EM-Final der FrauenDer doppelte Sieg der «Löwinnen»
Der Titelgewinn des englischen Nationalteams im Wembley könnte ein neues Kapitel in der Fussballgeschichte des Landes aufschlagen.

Für Engländer und Engländerinnen, denen Nationalstolz alles ist, war die Sache sehr simpel am Sonntagabend. Sie wünschten sich am Ende nur eins. Nämlich dass die «Lionesses», ihre Löwinnen, die Opposition aus Deutschland mit einem kollektiven Prankenhieb zur Strecke bringen würden – damit erstmals nach so vielen Jahren wieder ein Pokalsieg auf der Insel zu feiern wäre.
Da das den Männern bei der Euro 2020 nicht gelungen war, fiel die «historische» Aufgabe jetzt den Frauen zu, im Wembley-Stadion. Zumal in einem Spiel gegen Germany, die alte Nemesis. «England expects», England erwartet Grosses, hatten schon am Sonntagmorgen die Boulevardblätter getönt, mit viel rot-weissem Fahnenschwenken und Löwengebrüll.
Und am Ende erfüllten «die Löwinnen» die Erwartungen mit Bravour.
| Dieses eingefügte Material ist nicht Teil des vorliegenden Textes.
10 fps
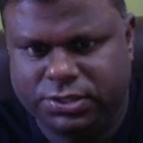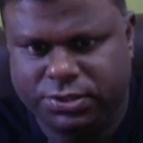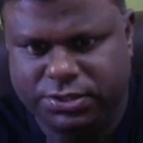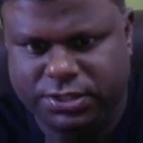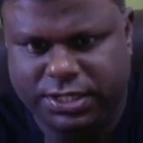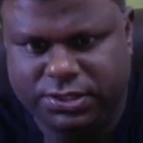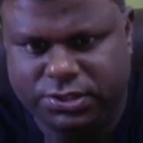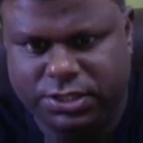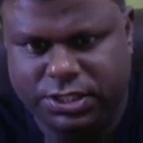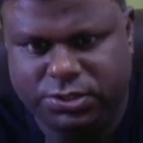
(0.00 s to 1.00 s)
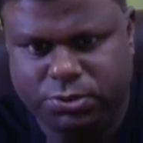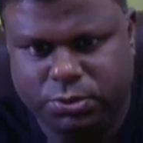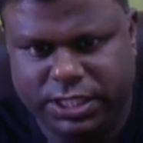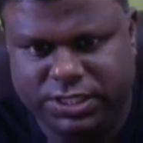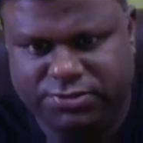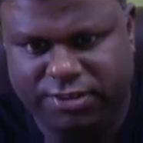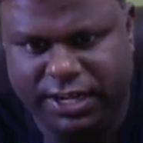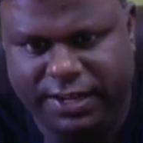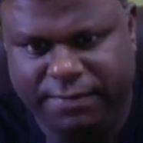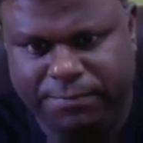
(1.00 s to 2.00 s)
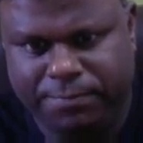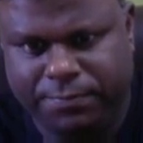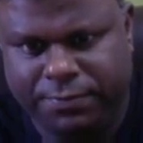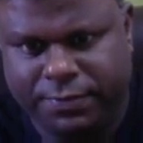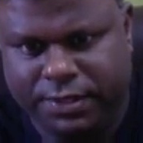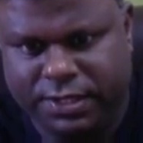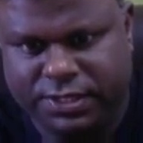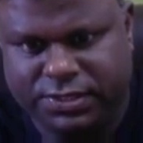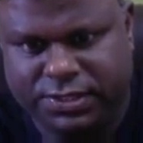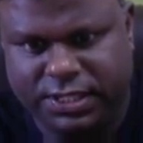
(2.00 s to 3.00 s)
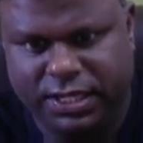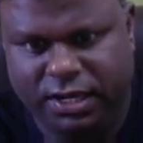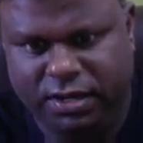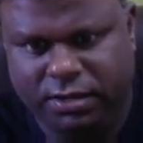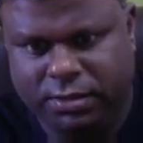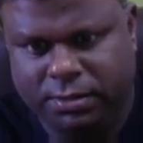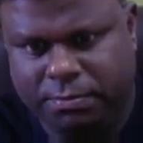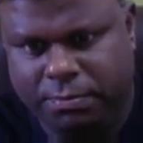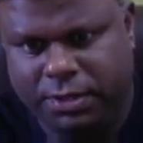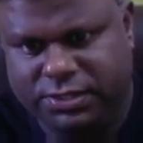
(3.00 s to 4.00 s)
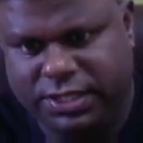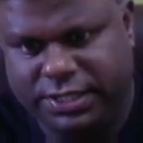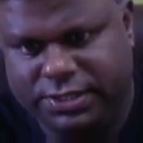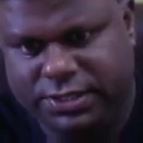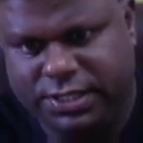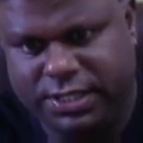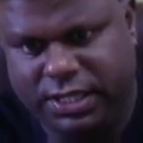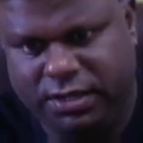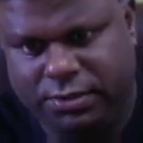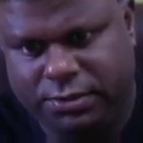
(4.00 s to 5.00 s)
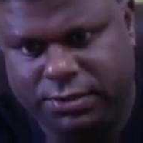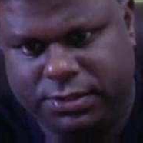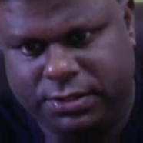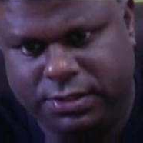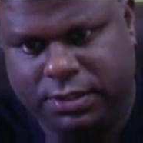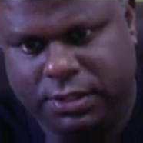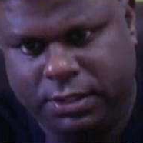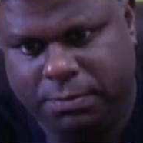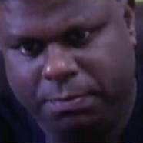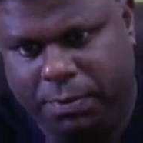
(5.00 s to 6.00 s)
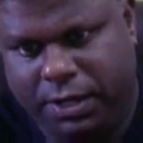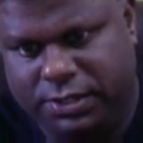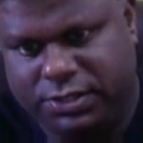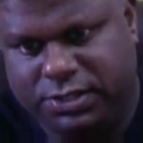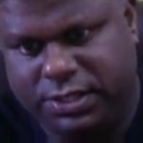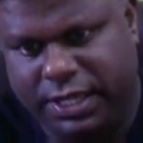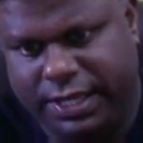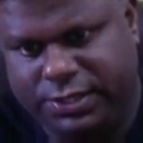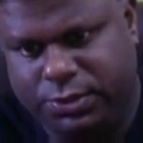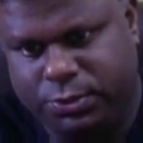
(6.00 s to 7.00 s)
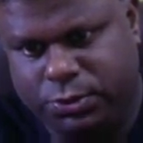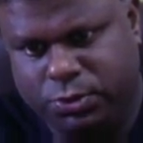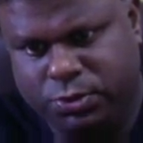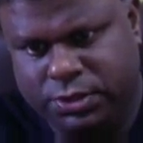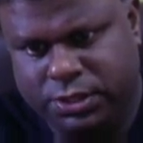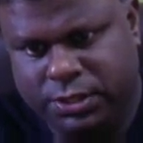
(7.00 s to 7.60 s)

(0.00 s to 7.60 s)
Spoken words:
So you get C2H5Cl plus HCl plus SO2.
Sie besiegten nach einem spannenden 120-Minuten-Match das deutsche Team – und lösten damit landesweiten Jubel, nationale Begeisterung aus. Dabei bestand kein Zweifel daran, dass die englische Seite schon vorm Anpfiff und unabhängig vom Ausgang der Partie einen ganz bemerkenswerten Erfolg errungen hatte bei diesem Turnier.
Denn als England noch bei der allerersten Europameisterschaft der Frauen 1984 das Endspiel gegen Schweden bestritt, hatten sich im Provinzstadion von Luton gerade mal 1000 Zuschauer versammelt. Von den Medien wurde jenes Spiel vollkommen ignoriert.
Diesmal fand das Spiel auf dem heiligen Rasen unterm Wembley-Bogen statt, vor fast 87’000 Menschen. Eigens zur Anfeuerung des deutschen Teams war Bundeskanzler Olaf Scholz angereist. Und dem heimischen Team stärkte Prinz William den Rücken. Eine kleine Flugstaffel der Royal Air Force, mit rein weiblicher Besatzung, erwies den Spielerinnen und ihrem Publikum die Ehre, vor Beginn des Spiels.
Begeisterung in ganz Grossbritannien
Den Stellenwert dieses Spiels unterstrich die Aufregung, die sich binnen kurzer Zeit verbunden hat mit dem Fussball der Frauen in Grossbritannien. Das gesamte Turnier wurde von der BBC übertragen. Zum Endspiel sollen sich über zehn Millionen Zuschauer eingeschaltet haben. Auch in Parks und Pubs war das Spiel auf Bildschirmen zu sehen.
Begeisterung hat Euro 2022 vor allem unter Mädchen ausgelöst, die nun selbst zum Spielen drängen. Einen solchen Effekt hat diese EM gewiss weit über die Grenzen des Gastgeberlandes hinaus. Aber in England selbst, das Fussball lange als reine Männersache betrachtete, nimmt sich das Ganze wie ein plötzlicher sozialer Durchbruch, wie ein neues Kapitel in der Fussballgeschichte des Landes aus.
Ob es das nun auch sein wird, bleibt natürlich abzuwarten – trotz des Wembley-Spektakels, trotz des sommerlichen Erfolgs. Die «normalen» Spiele der Saison sind bisher noch immer vergleichsweise schlecht besucht gewesen. Spielerinnen müssen mit wesentlich niedrigeren Einkünften als ihre männlichen Kollegen rechnen. Und in den Schulen des Landes ist Fussball für Mädchen im Rahmen des Sportunterrichts nur sehr begrenzt im Angebot.
Die Hoffnung ist nun, dass die kampflustigen «Löwinnen» mit ihrem Titelgewinn eine neue Generation von Fans zu eigenem Engagement motiviert haben – und dass es ihnen gelingt, Fussball-Administratoren wie Öffentlichkeit bei sich daheim zum Umdenken zu bringen. Mit dem Prinzen auf der Tribüne, der Flugstaffel am Himmel und dem Rummel allerorten haben sie ja keinen schlechten Anfang gemacht.